Prompt. For the data below, transcribe the part that opens with the line containing "(1980.71 s to 1981.71 s)" and closes with the line containing "(1984.71 s to 1985.71 s)", exactly and with no pictures.

Entries provided section start

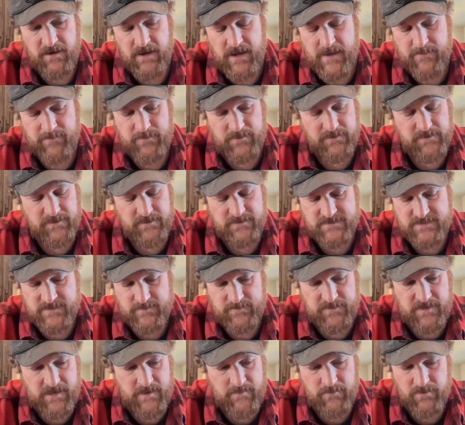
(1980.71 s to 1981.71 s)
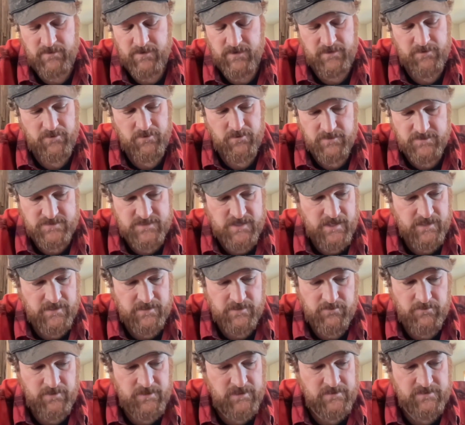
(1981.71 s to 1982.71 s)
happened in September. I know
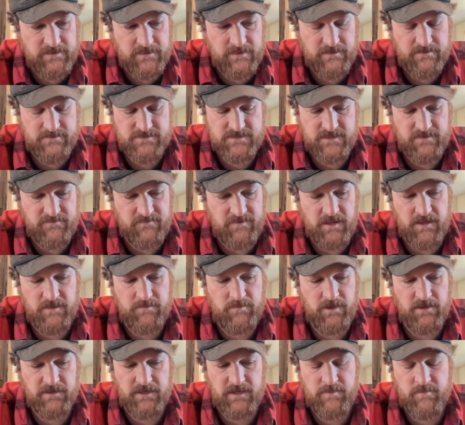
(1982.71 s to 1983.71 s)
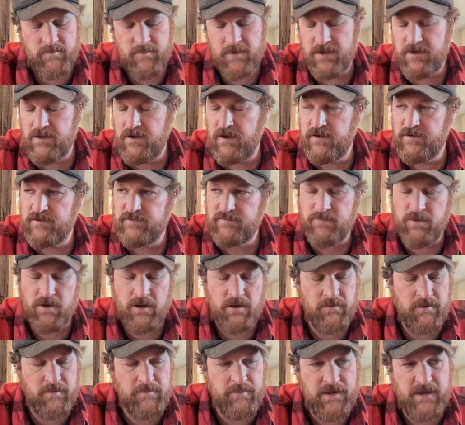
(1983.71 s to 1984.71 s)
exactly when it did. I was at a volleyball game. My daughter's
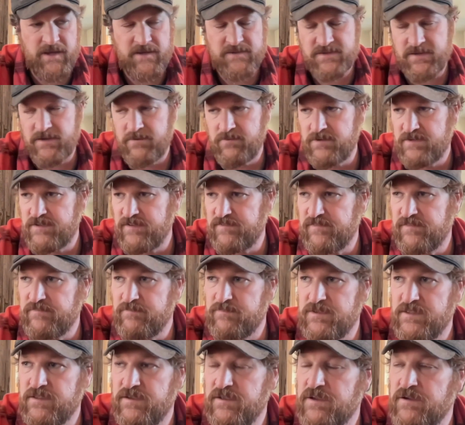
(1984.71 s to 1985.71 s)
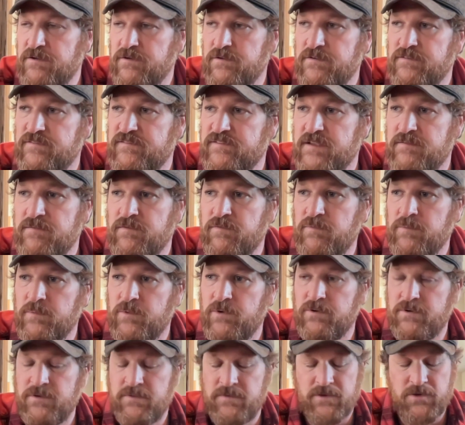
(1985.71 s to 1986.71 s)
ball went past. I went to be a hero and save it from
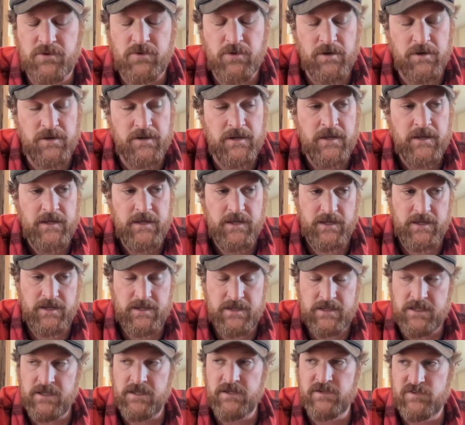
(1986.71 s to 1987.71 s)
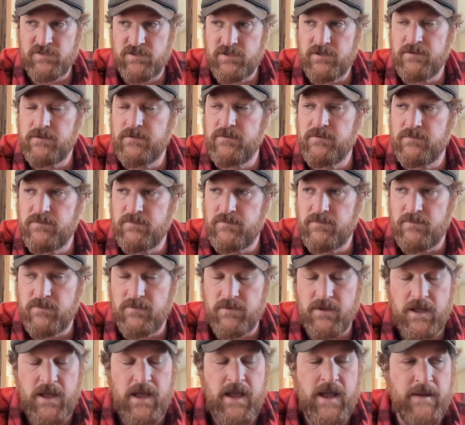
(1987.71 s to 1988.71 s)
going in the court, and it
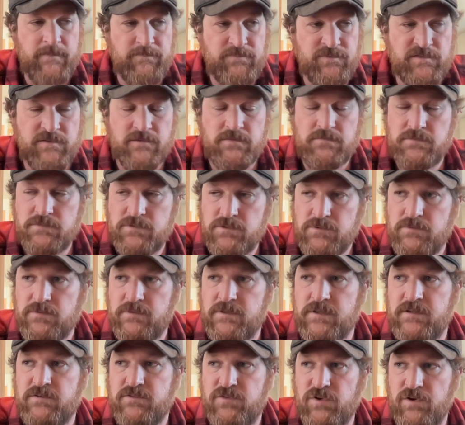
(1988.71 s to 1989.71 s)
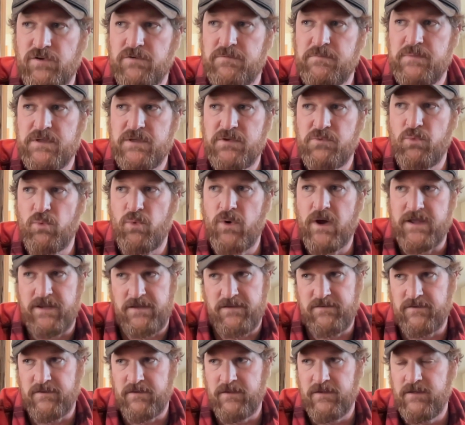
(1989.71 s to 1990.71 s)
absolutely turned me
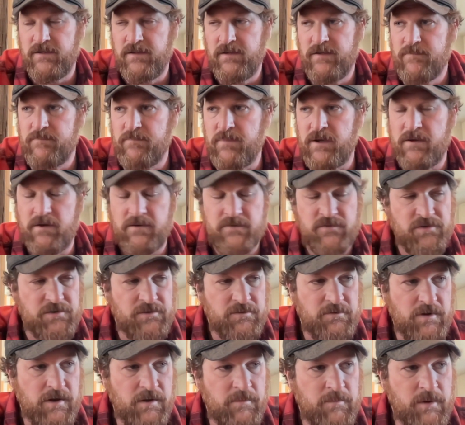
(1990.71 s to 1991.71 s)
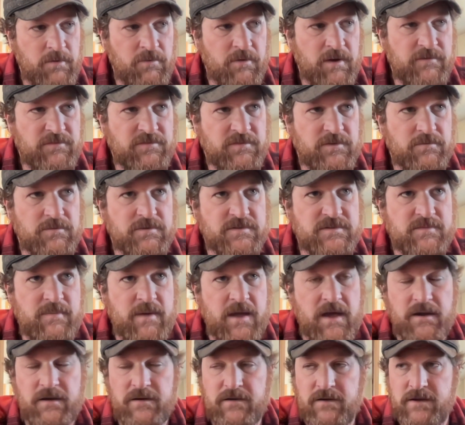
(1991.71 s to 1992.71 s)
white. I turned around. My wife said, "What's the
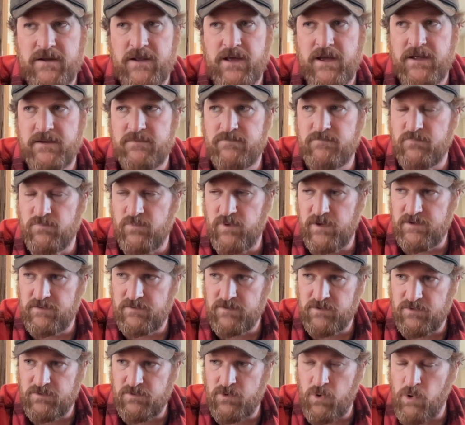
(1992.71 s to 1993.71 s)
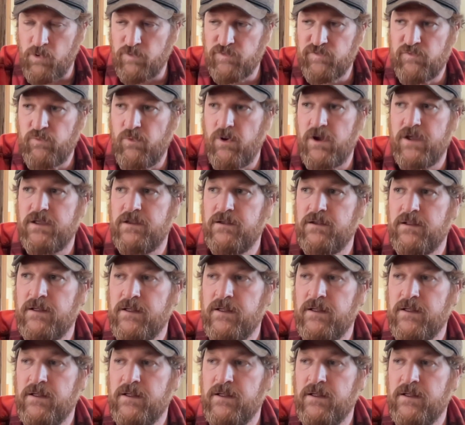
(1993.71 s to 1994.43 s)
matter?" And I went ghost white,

Entries provided section end
Entries provided section start

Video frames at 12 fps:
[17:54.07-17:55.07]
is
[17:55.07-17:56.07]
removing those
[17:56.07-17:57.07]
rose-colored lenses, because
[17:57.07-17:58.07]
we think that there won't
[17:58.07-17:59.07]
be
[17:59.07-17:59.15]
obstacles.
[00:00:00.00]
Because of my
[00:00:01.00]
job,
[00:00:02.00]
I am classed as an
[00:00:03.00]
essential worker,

Entries provided section end

Solution to the problem.
(1980.71 s to 1981.71 s)
(1981.71 s to 1982.71 s)
happened in September. I know
(1982.71 s to 1983.71 s)
(1983.71 s to 1984.71 s)
exactly when it did. I was at a volleyball game. My daughter's
(1984.71 s to 1985.71 s)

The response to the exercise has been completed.